Given data:
* * * * * * *

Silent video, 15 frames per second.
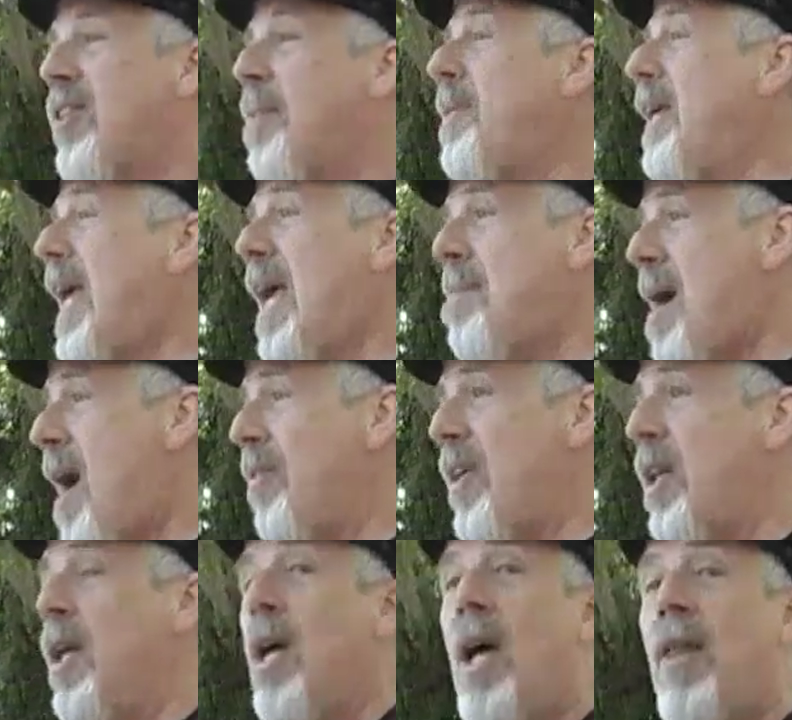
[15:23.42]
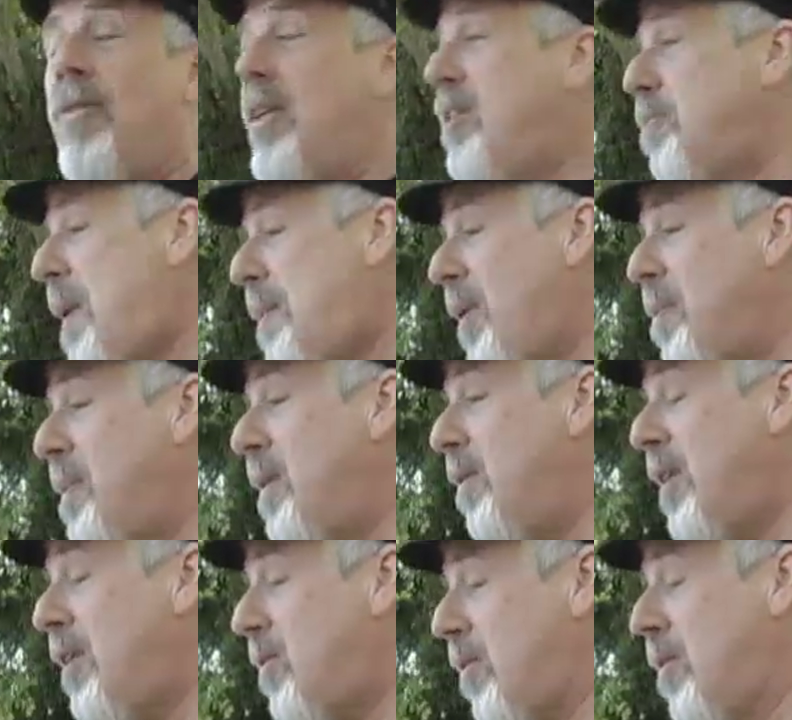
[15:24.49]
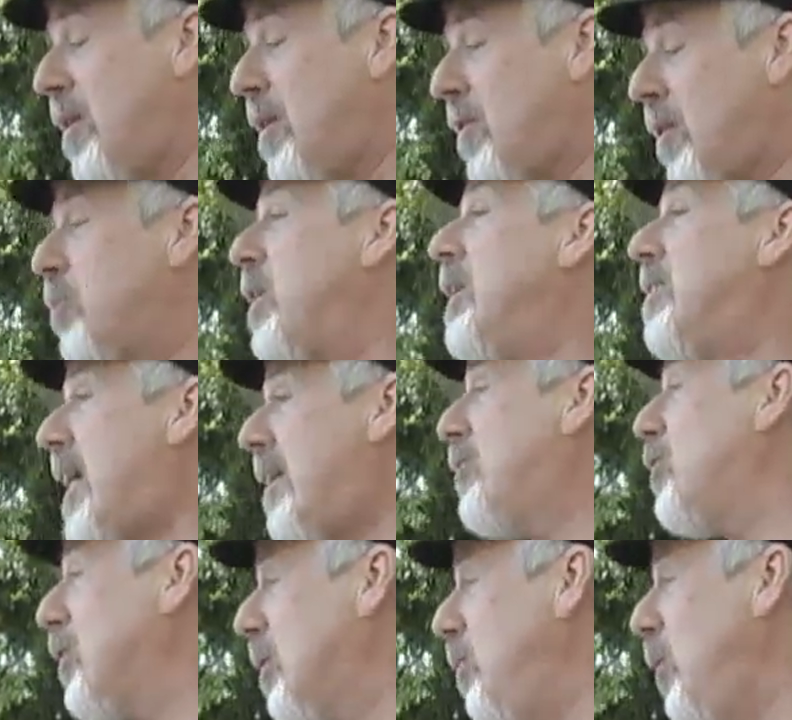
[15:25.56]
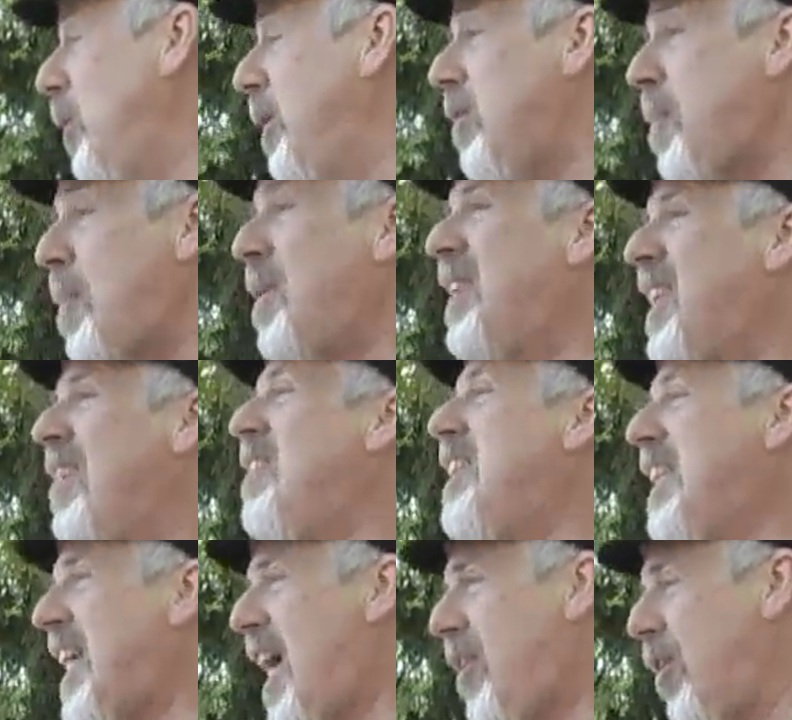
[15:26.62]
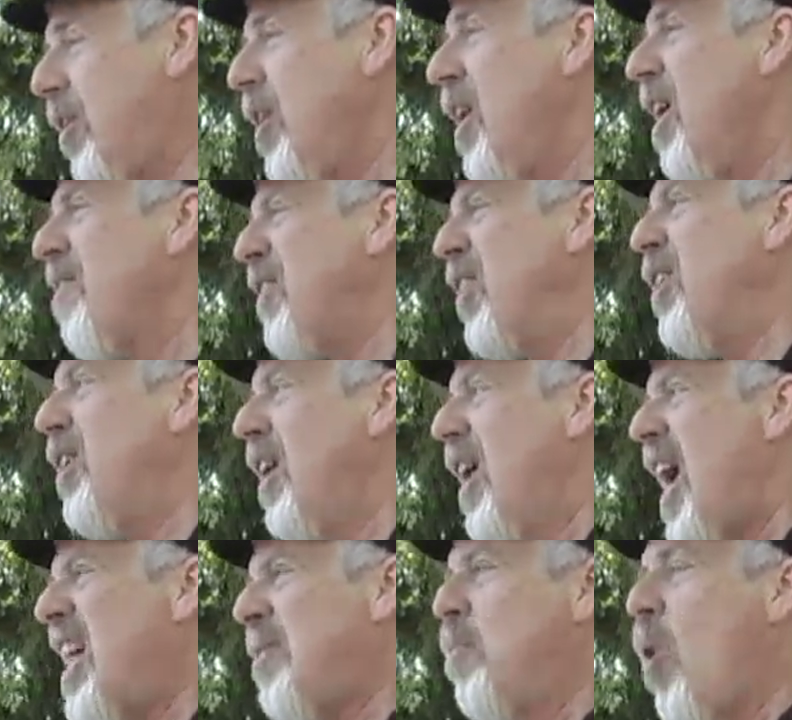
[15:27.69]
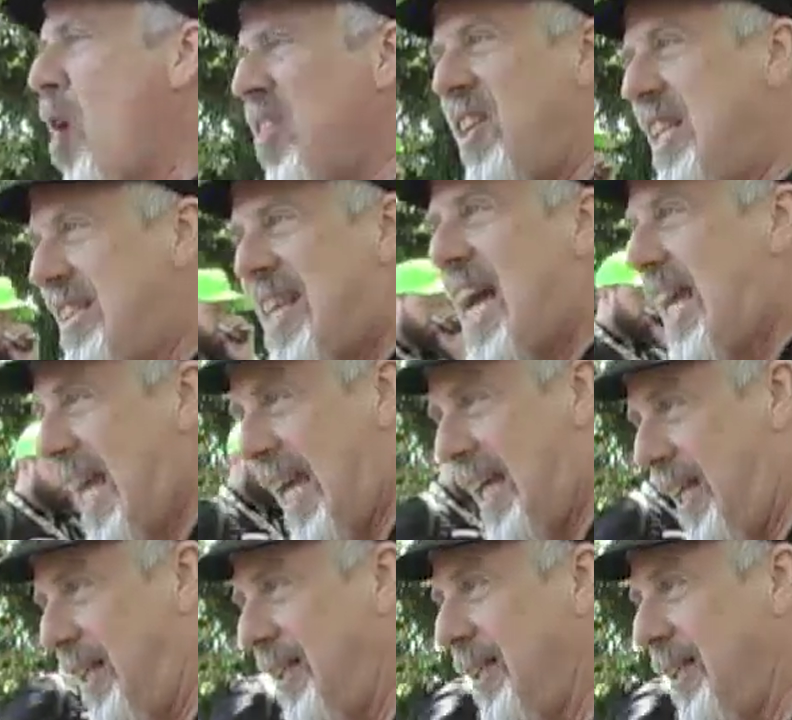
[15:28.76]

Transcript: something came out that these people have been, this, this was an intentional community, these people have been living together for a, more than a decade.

* * * * * * *

Your instructions: For the material above, give every line again exactly and leave out the pictures.

Exercise answer:
Silent video, 15 frames per second.
[15:23.42]
[15:24.49]
[15:25.56]
[15:26.62]
[15:27.69]
[15:28.76]

Transcript: something came out that these people have been, this, this was an intentional community, these people have been living together for a, more than a decade.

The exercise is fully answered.